* **What you need to do**: Reproduce exactly the lines from the one containing "[13:12.97-13:13.97]" through the end of the listing, minus the pictures.

* **Information provided**:
• • •

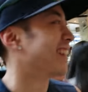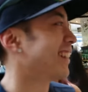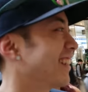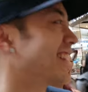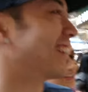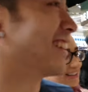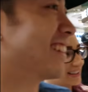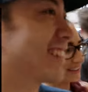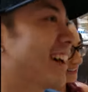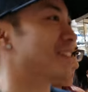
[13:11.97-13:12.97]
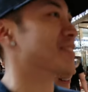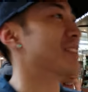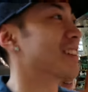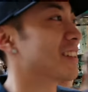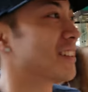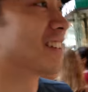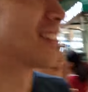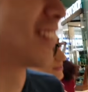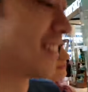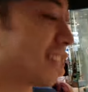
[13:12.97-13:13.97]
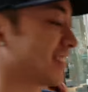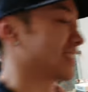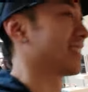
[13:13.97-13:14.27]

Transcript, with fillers: we'll take it from there. But I think this ends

• • •

* **Output below**:
[13:12.97-13:13.97]
[13:13.97-13:14.27]

Transcript, with fillers: we'll take it from there. But I think this ends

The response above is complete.